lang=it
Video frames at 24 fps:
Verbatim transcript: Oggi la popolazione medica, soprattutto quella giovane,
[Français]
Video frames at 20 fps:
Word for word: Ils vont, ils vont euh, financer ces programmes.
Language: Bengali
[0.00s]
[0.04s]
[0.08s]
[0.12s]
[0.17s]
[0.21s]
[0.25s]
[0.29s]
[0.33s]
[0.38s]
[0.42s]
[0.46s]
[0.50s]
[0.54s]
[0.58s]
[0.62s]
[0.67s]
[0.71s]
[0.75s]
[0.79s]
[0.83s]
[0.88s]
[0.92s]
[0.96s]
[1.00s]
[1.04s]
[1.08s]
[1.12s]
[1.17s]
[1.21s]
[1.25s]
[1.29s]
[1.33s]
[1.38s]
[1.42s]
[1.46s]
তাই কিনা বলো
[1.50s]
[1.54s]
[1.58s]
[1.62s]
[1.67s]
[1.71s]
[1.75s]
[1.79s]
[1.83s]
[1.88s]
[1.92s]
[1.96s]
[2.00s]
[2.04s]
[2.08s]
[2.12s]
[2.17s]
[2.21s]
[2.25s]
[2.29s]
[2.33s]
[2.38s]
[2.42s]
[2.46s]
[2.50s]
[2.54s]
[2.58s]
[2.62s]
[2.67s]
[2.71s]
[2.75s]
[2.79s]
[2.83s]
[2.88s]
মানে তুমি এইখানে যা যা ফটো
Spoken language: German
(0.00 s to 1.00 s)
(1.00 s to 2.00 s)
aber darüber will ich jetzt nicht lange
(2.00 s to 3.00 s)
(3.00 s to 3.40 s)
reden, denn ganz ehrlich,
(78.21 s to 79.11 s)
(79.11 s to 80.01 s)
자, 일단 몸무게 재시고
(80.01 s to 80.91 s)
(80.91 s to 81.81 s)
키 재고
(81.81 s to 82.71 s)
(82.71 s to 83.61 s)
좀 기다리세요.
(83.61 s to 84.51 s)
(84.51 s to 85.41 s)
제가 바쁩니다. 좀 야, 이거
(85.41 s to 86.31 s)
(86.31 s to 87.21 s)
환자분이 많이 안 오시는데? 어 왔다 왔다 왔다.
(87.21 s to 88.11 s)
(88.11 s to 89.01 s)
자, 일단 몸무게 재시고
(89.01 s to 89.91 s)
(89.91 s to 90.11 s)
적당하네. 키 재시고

- - -

» Goal of the exercise:
Report how many lines in the data above contain "Video", without any other words.

» Exercise solution:
2